Uncertainty about regulatory policy and health care costs is causing chief financial officers in the United States to hold back investment plans, a new survey finds.

The Duke University/CFO Global Business Outlook found uncertainty about regulatory policy is putting companies in a wait and see mode, putting expansion in general on hold. Health policy uncertainty is seeing some firms hold off on hiring.

The survey has been conducted for 85 consecutive quarters and spans the globe, making it the world’s longest-running and most comprehensive research on senior finance executives. Nearly 750 CFOs responded to the survey, which ended June 9 of this year. Results are for the U.S. unless stated otherwise.

Almost 40 percent of CFOs indicated

uncertainty is currently higher than normal. Among those companies, about 60 percent said that uncertainty has caused them to delay new projects and investments.

“If you multiply those two numbers

together, it means that current uncertainty is causing nearly 1 out of every 4 companies to delay or cancel plans,” said John Graham, a finance professor at Duke’s Fuqua School of Business and director of the survey.

“That’s enough to significantly dampen growth.”


The lack of clarity about if and when tax reform will occur is causing firms to hold off on investment, the survey found.

CFOs said they are anxious for reform that reduces tax rates across the board, for corporations, for pass-through companies, and for individuals,” Graham said.

“If companies hold out for three to six months before investing, reform could allow them to immediately expense investment, meaning they might receive a bigger near-term tax deduction versus investing today,” Graham said. “So, for a policy that might spur growth in the medium-term, in the short run the lack of clarity on the policy is causing firms to delay investment. Uncertainty about what lies ahead for key trade deals also has a lot of companies in wait and see mode right now.”

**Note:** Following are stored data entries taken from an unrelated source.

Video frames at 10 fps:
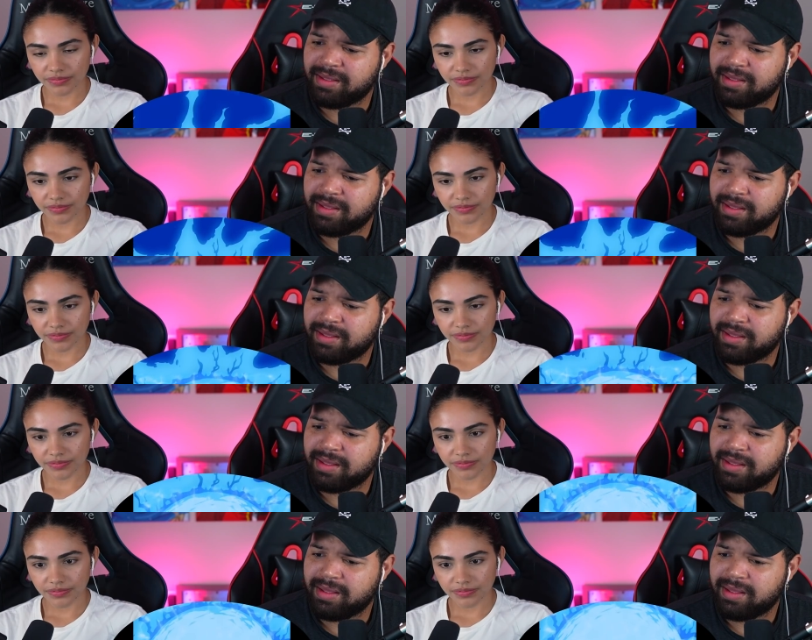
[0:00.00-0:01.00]

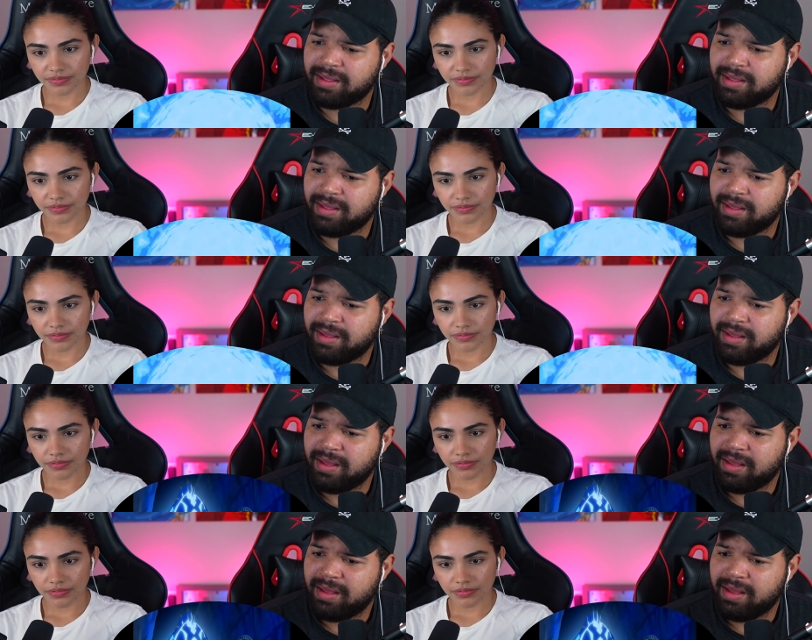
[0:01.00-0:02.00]

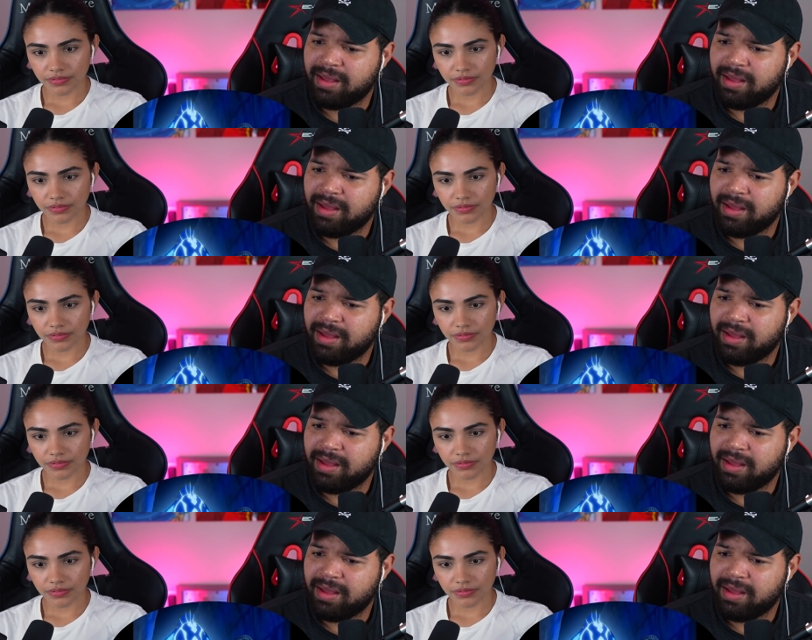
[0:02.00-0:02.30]
(no one is talking)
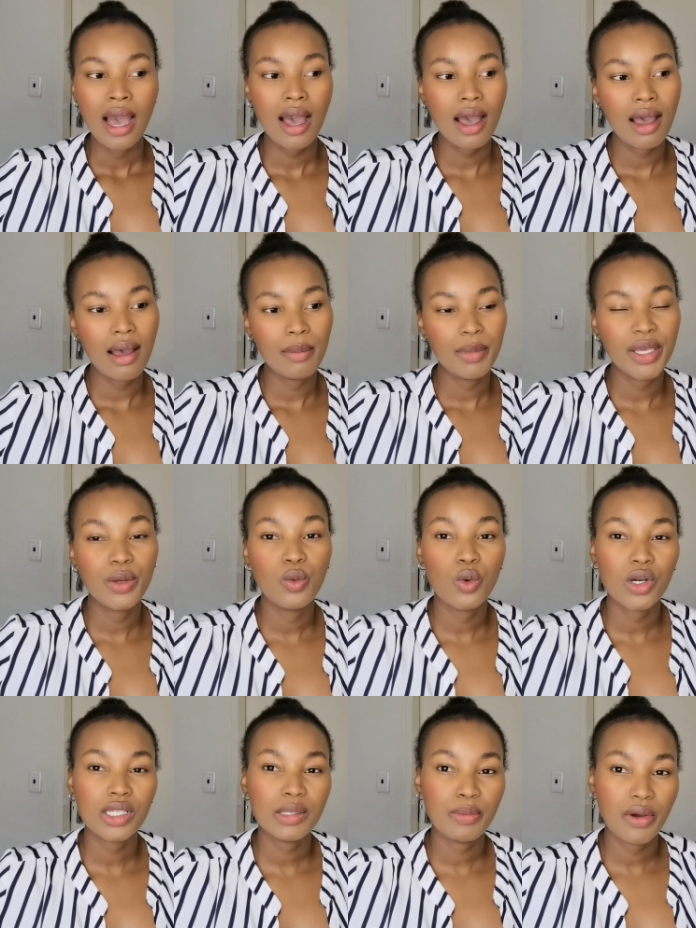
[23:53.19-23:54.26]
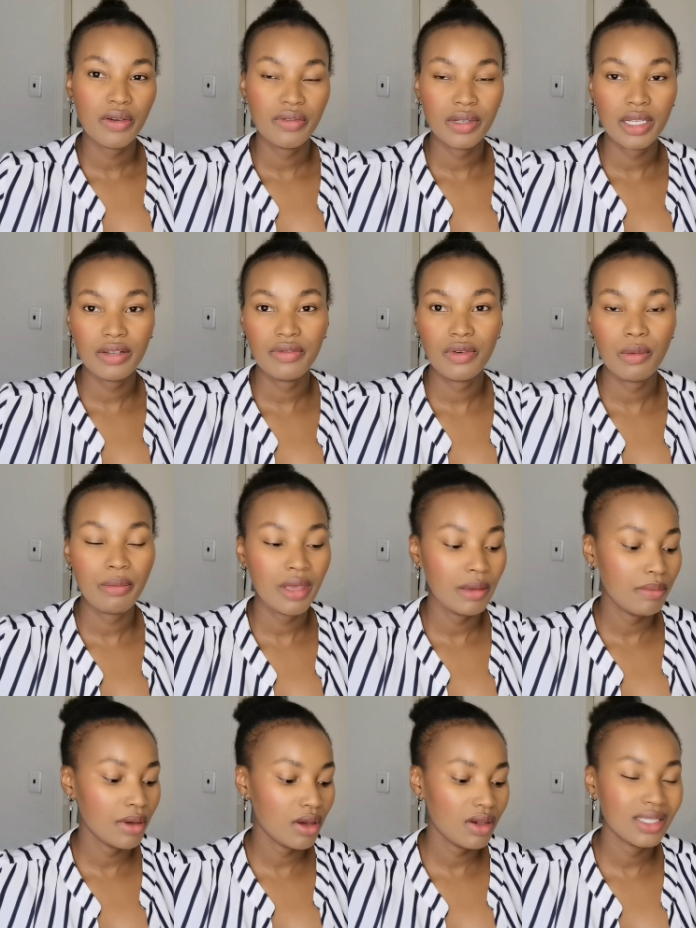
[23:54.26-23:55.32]
um, it works perfectly for me
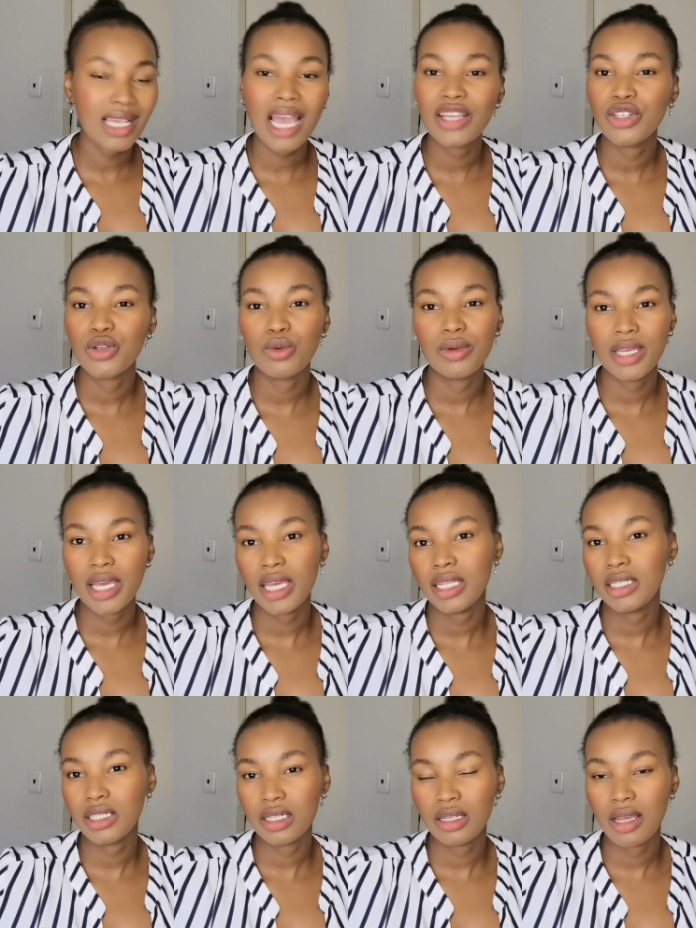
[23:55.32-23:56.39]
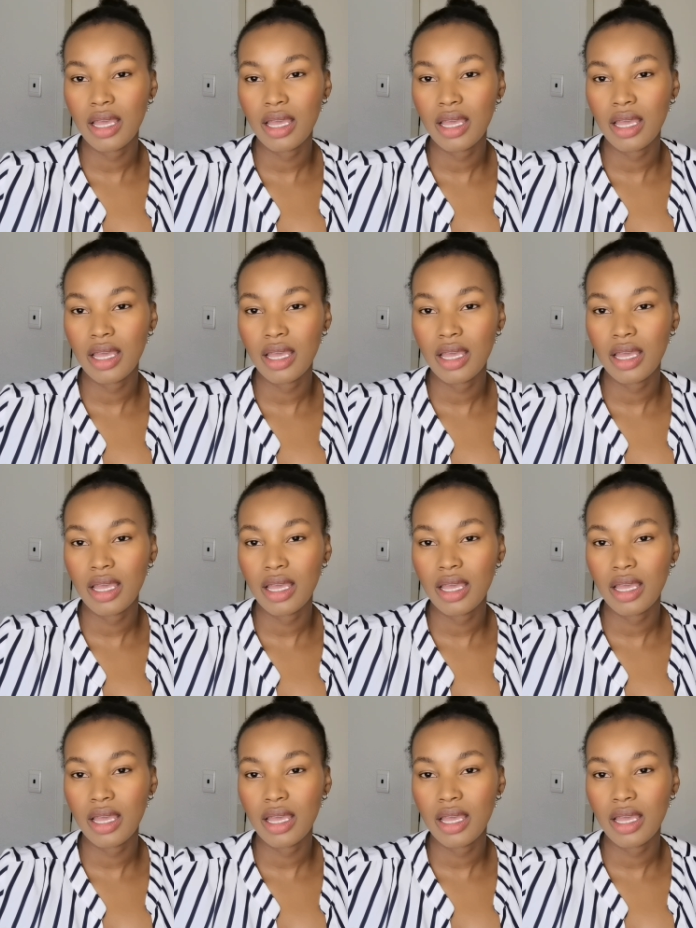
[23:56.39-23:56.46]
because I don't get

The Optimism Index fell slightly this quarter to 67 on a 100-point scale. That’s two points lower than last quarter but still far above the long-run average of 60.

“CFOs remain optimistic not only about the overall economy but about their own firms too,” Graham said. “Our analysis of past results shows the CFO Optimism Index is an excellent predictor of the future, especially hiring plans and overall GDP growth.”

Hiring plans are stronger than one year ago and U.S. companies expect to pay higher wages, with median wage growth of about 3 percent over the next 12 months, even greater in the construction and tech industries.